▶ [Try it]
All records are to be transcribed in full; any pictures among them are to be skipped.

▶ [Supplied material]
════════════════════
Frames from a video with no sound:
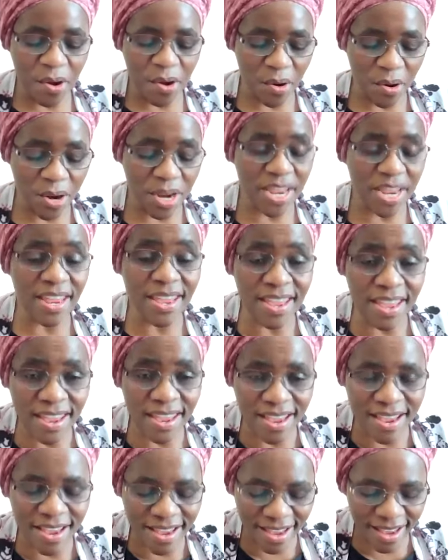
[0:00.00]
no
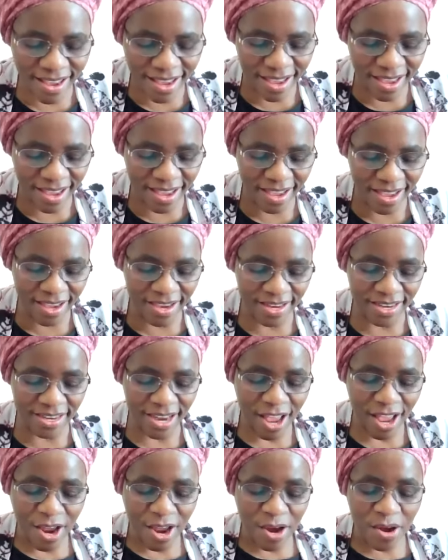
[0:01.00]
ear
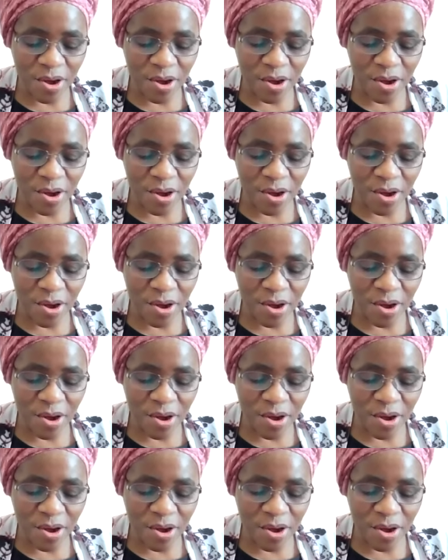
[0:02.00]
heard,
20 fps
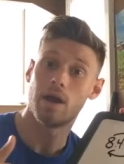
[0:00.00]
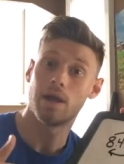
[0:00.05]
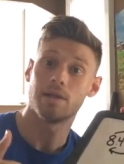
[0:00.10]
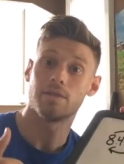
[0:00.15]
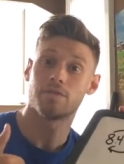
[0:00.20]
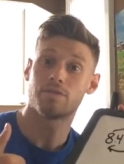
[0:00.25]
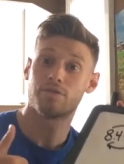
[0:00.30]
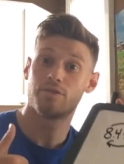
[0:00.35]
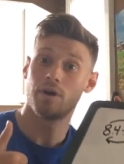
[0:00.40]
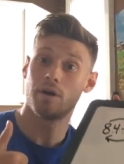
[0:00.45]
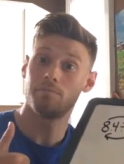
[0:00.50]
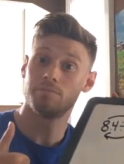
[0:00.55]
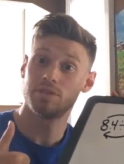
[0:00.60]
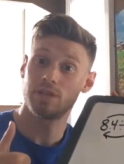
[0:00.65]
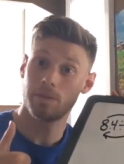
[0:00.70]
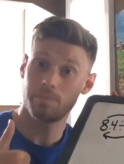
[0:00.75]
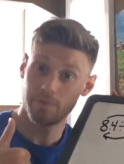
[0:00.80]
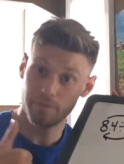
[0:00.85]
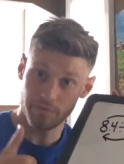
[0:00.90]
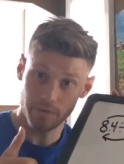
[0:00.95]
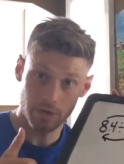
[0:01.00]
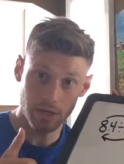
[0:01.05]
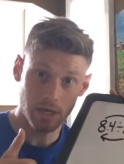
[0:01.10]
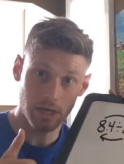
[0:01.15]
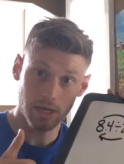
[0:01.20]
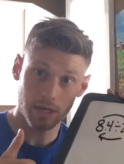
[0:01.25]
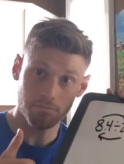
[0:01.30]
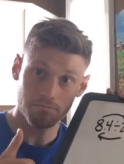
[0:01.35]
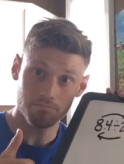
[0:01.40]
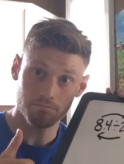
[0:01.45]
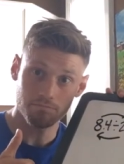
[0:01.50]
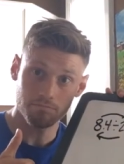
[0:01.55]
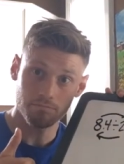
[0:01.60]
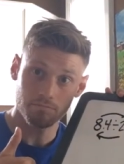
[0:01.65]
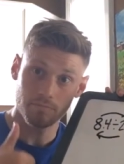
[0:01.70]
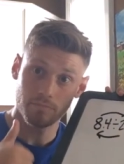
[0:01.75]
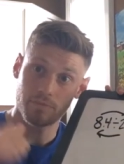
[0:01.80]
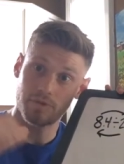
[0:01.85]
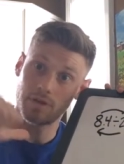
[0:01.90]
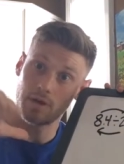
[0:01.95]
right, thumbs up if you get it,
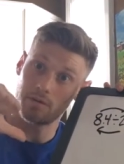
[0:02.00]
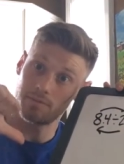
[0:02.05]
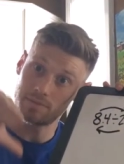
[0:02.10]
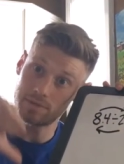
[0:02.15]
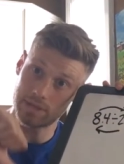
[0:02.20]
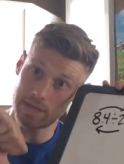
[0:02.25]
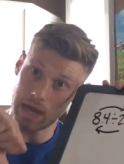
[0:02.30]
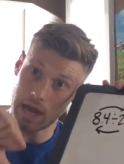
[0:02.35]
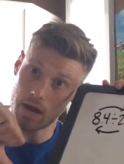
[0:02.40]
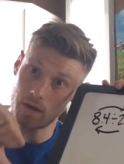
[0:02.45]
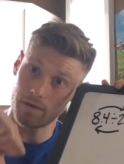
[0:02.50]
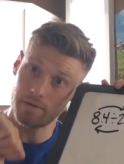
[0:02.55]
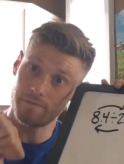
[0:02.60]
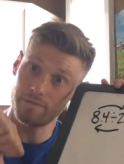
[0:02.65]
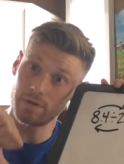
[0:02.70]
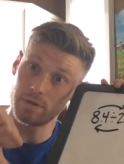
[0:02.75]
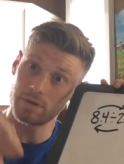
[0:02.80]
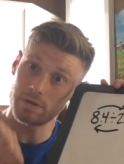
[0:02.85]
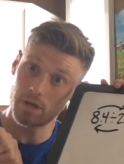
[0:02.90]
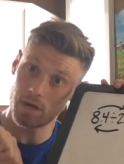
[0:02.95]
thumbs down if you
════════════════════
▶ [Reply]
Frames from a video with no sound:
[0:00.00]
no
[0:01.00]
ear
[0:02.00]
heard,
20 fps
[0:00.00]
[0:00.05]
[0:00.10]
[0:00.15]
[0:00.20]
[0:00.25]
[0:00.30]
[0:00.35]
[0:00.40]
[0:00.45]
[0:00.50]
[0:00.55]
[0:00.60]
[0:00.65]
[0:00.70]
[0:00.75]
[0:00.80]
[0:00.85]
[0:00.90]
[0:00.95]
[0:01.00]
[0:01.05]
[0:01.10]
[0:01.15]
[0:01.20]
[0:01.25]
[0:01.30]
[0:01.35]
[0:01.40]
[0:01.45]
[0:01.50]
[0:01.55]
[0:01.60]
[0:01.65]
[0:01.70]
[0:01.75]
[0:01.80]
[0:01.85]
[0:01.90]
[0:01.95]
right, thumbs up if you get it,
[0:02.00]
[0:02.05]
[0:02.10]
[0:02.15]
[0:02.20]
[0:02.25]
[0:02.30]
[0:02.35]
[0:02.40]
[0:02.45]
[0:02.50]
[0:02.55]
[0:02.60]
[0:02.65]
[0:02.70]
[0:02.75]
[0:02.80]
[0:02.85]
[0:02.90]
[0:02.95]
thumbs down if you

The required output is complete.